Consistency in coding style is important throughout the project. We recommend following the official Python style guide (PEP 8). Key points include: - Indentation: Use consistent tabs or spaces to maintain readability. - Line Length: Keep lines reasonably short; avoid exceeding half the width of notebook cells if applicable. - Comments: Use # for comments and write them clearly to explain the code. - Whitespace: Include proper spacing around operators, function arguments, and within control structures. - Imports: Organize import statements in logical groups and in the recommended order (standard library, third-party packages, local modules). ## Pull Request Process
- It is recommended to create a Git branch for each pull request in order to maintain consistency. - Code should follow the official python style guide - We will be using Docstring for documentation. - We use pytest (assert). Contributions with test cases included will be easier to accept since we can check erros better. ## Code of Conduct
- Each contributor shall adhere to the examples set below: Use welcoming and inclusive language Be respectful of differing opinions and viewpoints Be cognizant of intention when proivding constructive criticism Recognize the best in others Show empathy towards community members Each contributor should avoid behaviours such as:

  • Sexualized language and unwanted sexual attention/advances Trolling, insults, derogatory comments, and political attacks Public or private harassment Ignoring privacy concerns of the community And other conduct which could reasonably be considered inappropriate in a professional setting

Development tools, GitHub infrastructure, and practices used

Throughout this project, our team was able to apply various tools used in software engineering and practices in a real-life data science and machine learning workflow.

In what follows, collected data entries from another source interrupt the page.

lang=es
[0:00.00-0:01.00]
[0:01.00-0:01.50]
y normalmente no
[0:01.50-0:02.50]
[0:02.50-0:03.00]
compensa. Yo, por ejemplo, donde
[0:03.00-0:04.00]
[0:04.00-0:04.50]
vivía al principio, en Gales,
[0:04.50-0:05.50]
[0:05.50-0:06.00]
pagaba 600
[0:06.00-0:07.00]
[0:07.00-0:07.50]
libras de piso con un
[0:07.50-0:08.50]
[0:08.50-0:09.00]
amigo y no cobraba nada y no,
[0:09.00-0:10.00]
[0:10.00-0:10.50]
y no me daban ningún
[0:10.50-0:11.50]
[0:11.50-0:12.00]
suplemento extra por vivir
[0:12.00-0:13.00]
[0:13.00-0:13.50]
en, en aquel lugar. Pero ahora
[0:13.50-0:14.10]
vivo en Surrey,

We were able to leverage Git and GitHub for version control, and had a collaborative process throughout the projects - through pull requests, code reviews, and issue tracking. With these tools, we were able to manage changes systematically and document any design changes, and keep a traceable project history.

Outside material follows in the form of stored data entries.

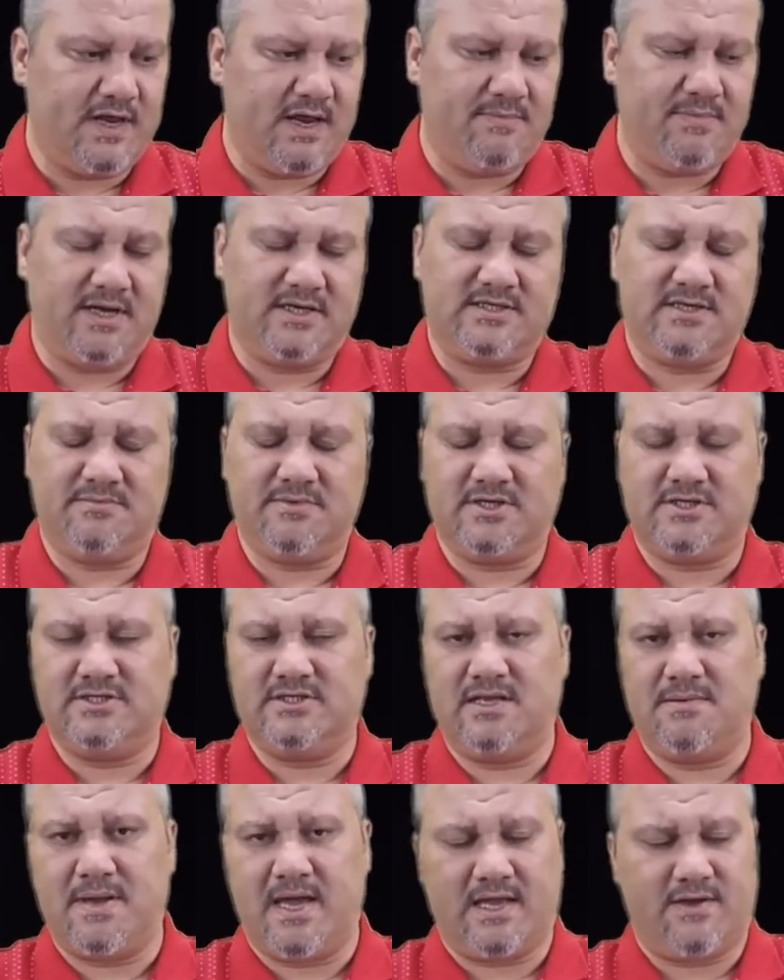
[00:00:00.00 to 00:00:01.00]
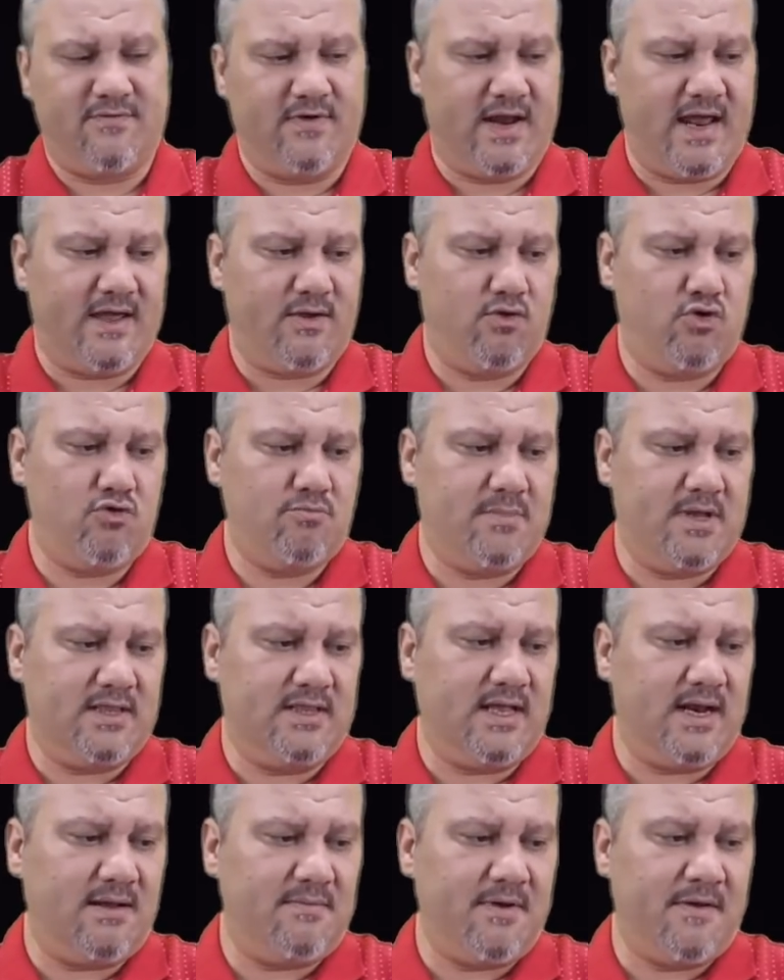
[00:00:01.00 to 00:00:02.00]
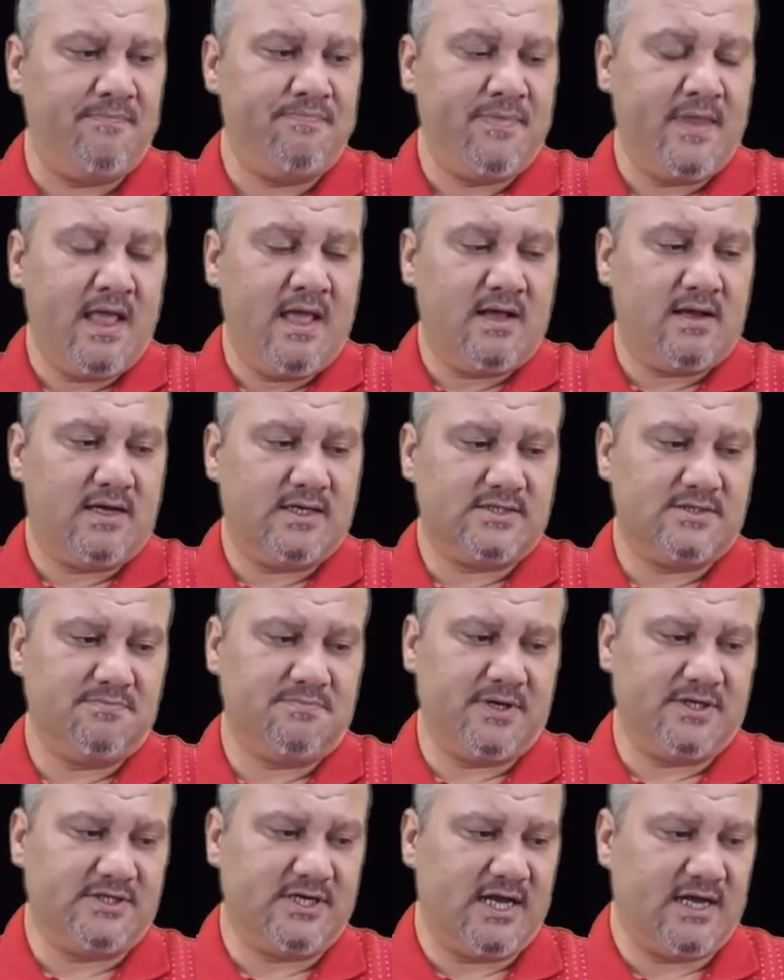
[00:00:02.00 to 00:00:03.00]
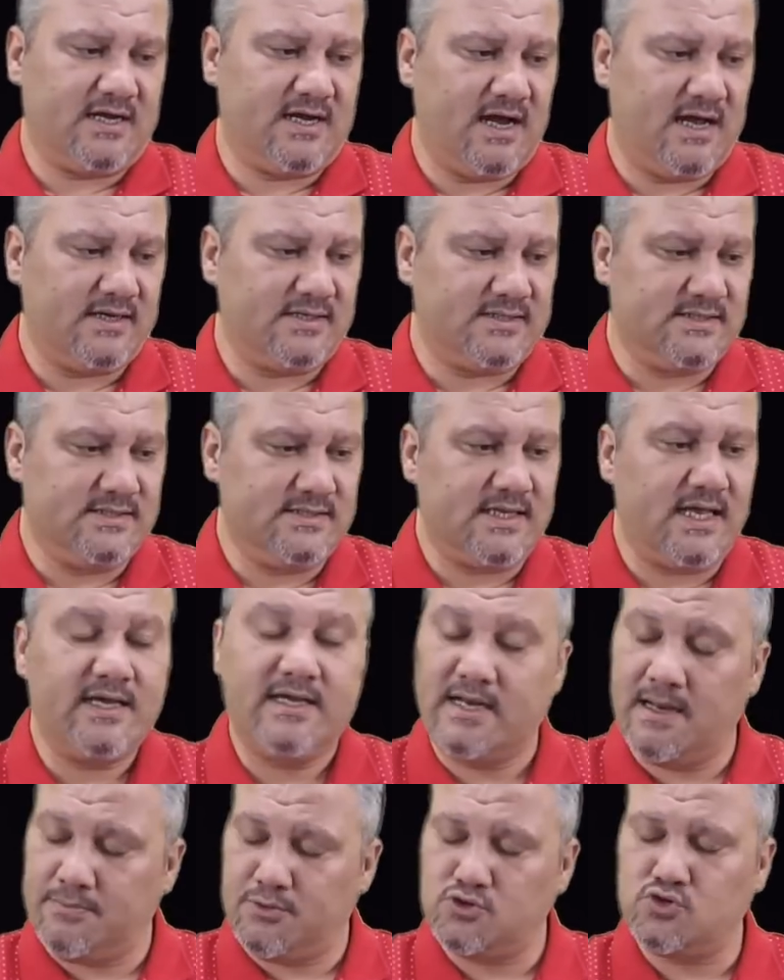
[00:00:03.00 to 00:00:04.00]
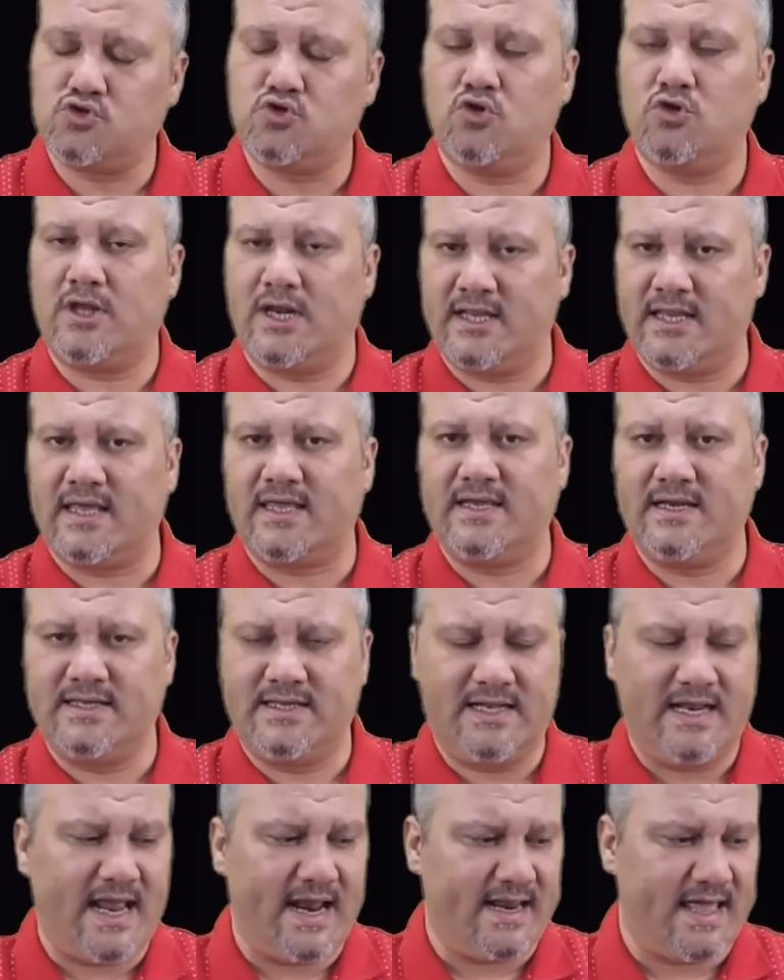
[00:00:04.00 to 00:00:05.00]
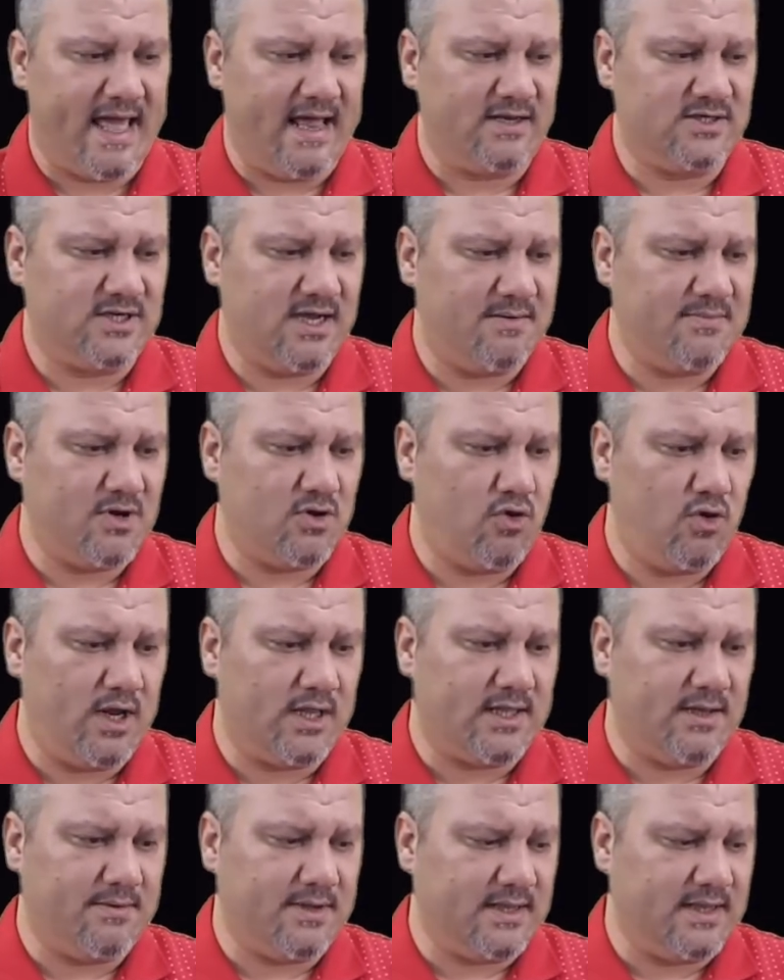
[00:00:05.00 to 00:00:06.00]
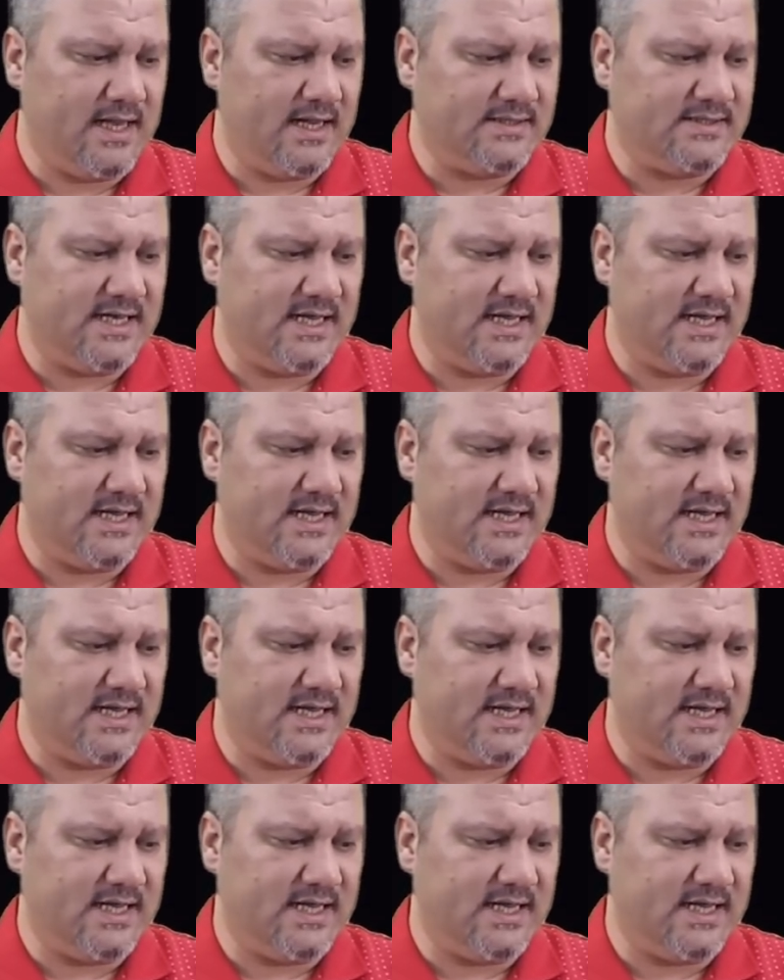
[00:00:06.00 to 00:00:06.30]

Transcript: Fenerbahçe maçında belki fena görünmediler ama Kasımpaşa karşısında yine pozisyonlara da girdiler gerçi ama gol atamadılar.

We were able to create and structure our project as a Python package with the use of a pyproject.toml, which encouraged reproducibility, and made dependency management explicit. We were also able to embed testing the with the use of pytest which was integrated into a GitHub Actions CI pipeline allowing tests to run automatically upon each push and pull request. This would allow the quality of the code to stay intact and helped us catch errors fast and quickly.

For the purpose of documentation, our team used Quarto and quartodoc in order to generate a user-facing documentation from the codebase directly. We leveraged Netlify in order to automate build and deployment, which ensured documentations to stay synced with our code. Furthermore, we encouraged and implemented organizational practices such as standard code design, and a clear and well-documented README.

Scaling the project: tools and practices

If we were to scale up this project, we would implement stricter CI checks, and add branch protection rules that required passing certain tests before merging. Furthermore, we would use semantic versioning and automated release for the workflows, ensuring that our deployments are stable.

For infrastructure, Docker would be used in order to ensure consistent environment and documentation across all development and deployment which would help for scalable computation and storage if the project was involved in a larger dataset. We would also make sure that all logging, and dependency security would be monitored as well, so the project remains reliable as it grows.

Overall, these tools and practices would help with the reproducibility, collaboration, and reliability of the project, and would scale organically from small academic projects to production-level systems.